Windows on ARM (WOA)
ARM-based tablets have made a huge impact on the way both consumers and business professionals handle their day-to-day tasks. Microsoft recognizes this and has decided to make Windows 8 support both x86 PCs and ARM tablets.
“Using WOA “out of the box” will feel just like using Windows 8 on x86/64. You will sign in the same way. You will start and launch apps the same way. You will use the new Windows Store the same way. You will have access to the intrinsic capabilities of Windows, from the new Start screen and Metro style apps and Internet Explorer, to peripherals, and if you wish, the Windows desktop with tools like Windows File Explorer and desktop Internet Explorer. It will have the same fast and fluid experience.”
Microsoft has stated that they want PC makers to ship WOA PCs at the same time as traditional PCs designed for Windows 8 on x86/64. This is just the first component of their seamless design plan—rather than creating polarity between WOA PCs and Windows on ARM software, all of the hardware, firmware and software will be integrated and properly serviced. With WOA, you’ll also be able to run the new desktop utilities from “Office 15”, which includes Word, Excel, PowerPoint and OneNote.
USB 3.0 Support
The third major revision of the USB standard has received plenty of hype, and for good reasons. The 5 Gbps signaling rate (dubbed “SuperSpeed”) surpasses the transfer performance of Hi-Speed USB by 10x as much and has Optimized Power Efficiency that eliminates device polling and idle power requirements.
So of course all of us would want to use the 3.0 upgrade.
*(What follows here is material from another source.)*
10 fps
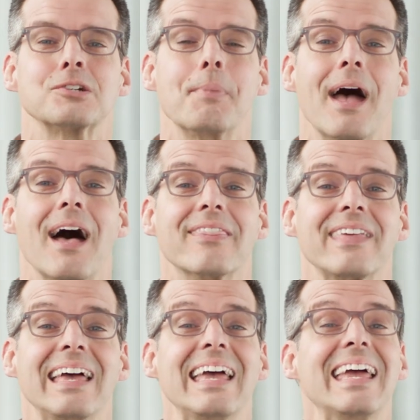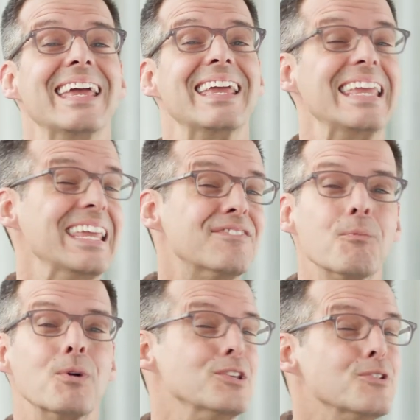your path,
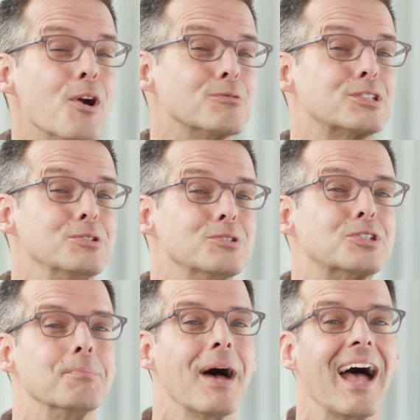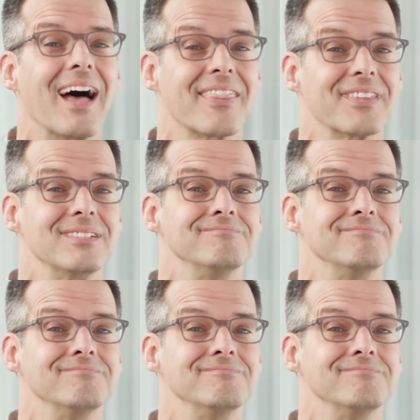even when you don't choose your path.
The only problem is that it isn’t accessible on every device. Well good news has arrived—Windows 8 will have full compatibility with USB 3.0.
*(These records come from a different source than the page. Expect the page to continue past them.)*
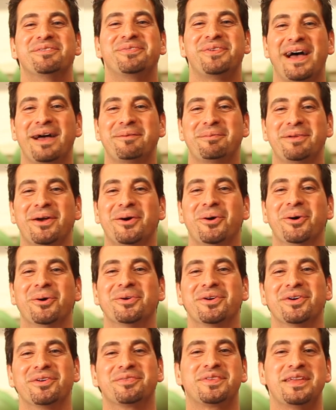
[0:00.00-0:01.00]
DiFabio,
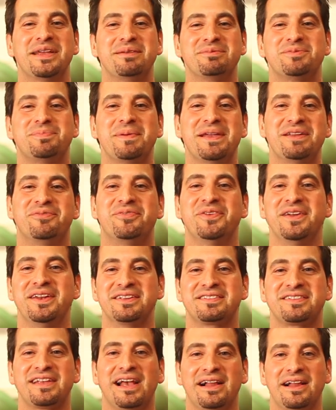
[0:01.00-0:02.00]
owner of Team Speed
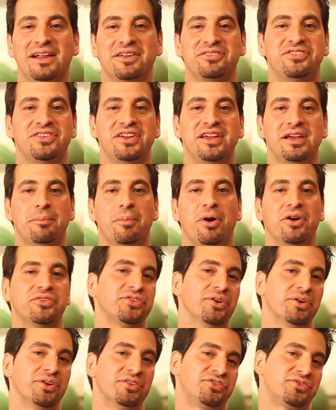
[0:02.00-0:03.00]
Fitness LLC. I'm
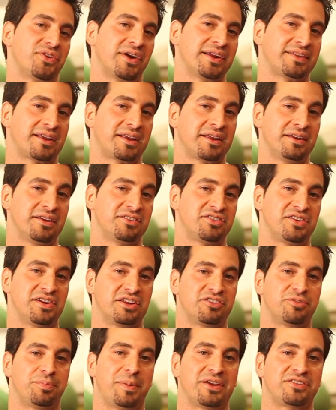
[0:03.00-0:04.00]
also a strength and
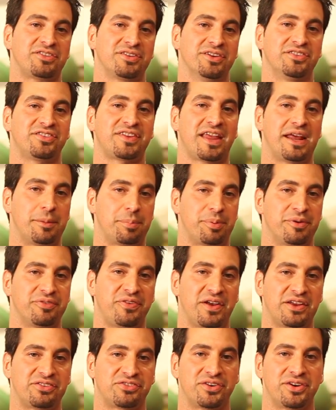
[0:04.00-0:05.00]
conditioning specialist and a
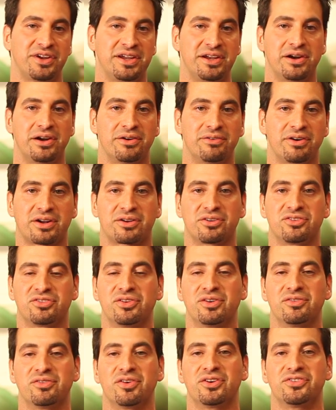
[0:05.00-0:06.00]
professor here at Rutgers
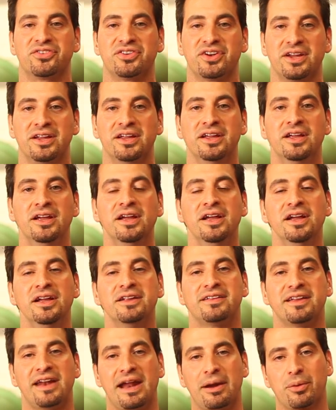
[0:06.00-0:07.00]
University.
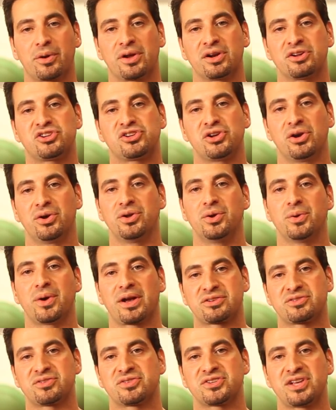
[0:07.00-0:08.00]
Today we're going to show you
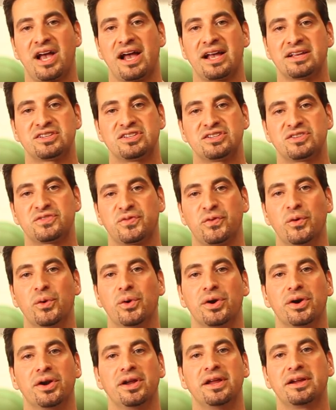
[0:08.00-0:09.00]
exercises
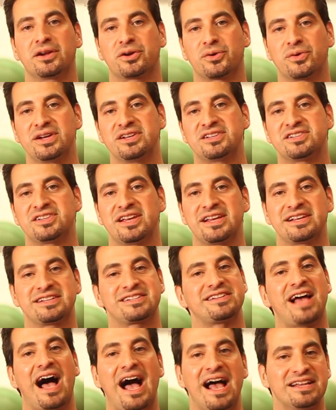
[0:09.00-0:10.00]
for increasing
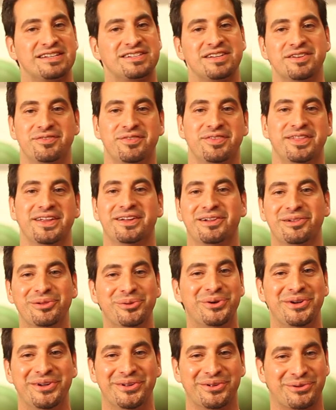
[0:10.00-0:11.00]
size of the
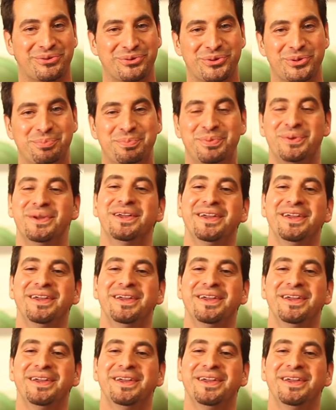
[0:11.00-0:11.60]
gluteal group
“The decision to invest in USB 3.0 was an easy one to make, but doing so without compromising the existing USB ecosystem was a big challenge to overcome. Our design had to follow the revised 3.0 specification precisely in order to enable emerging USB 3.0 hardware. There are also billions of older USB devices that Windows must remain compatible with.”
Microsoft inevitably had to jump through more than one hoop in order to set this off. Through a complicated process involving partnership with the hardware industry and extensive testing, they’ve ensured that all USB devices—including low, full, high and SuperSpeed—will be compatible with Windows 8. This is a major announcement for consumers who are eager to explore the undeniable benefits of USB 3.0, as well as reassurance for those who don’t give a flying ducky about any of it.
Guaranteed Windows Media Center
This one is actually a bigger deal than most people think. The original assumption was that Media Center would require a paid-upgrade, which was a total bummer for those who know the major value of the application. Microsoft received plenty of feedback about consumer-appreciation for Media Center’s functionality and has decided to incorporate it into Windows 8. That’s right—as long as you have Windows 8, you’ll also have Windows Media Center. That definitely puts the cherry on top.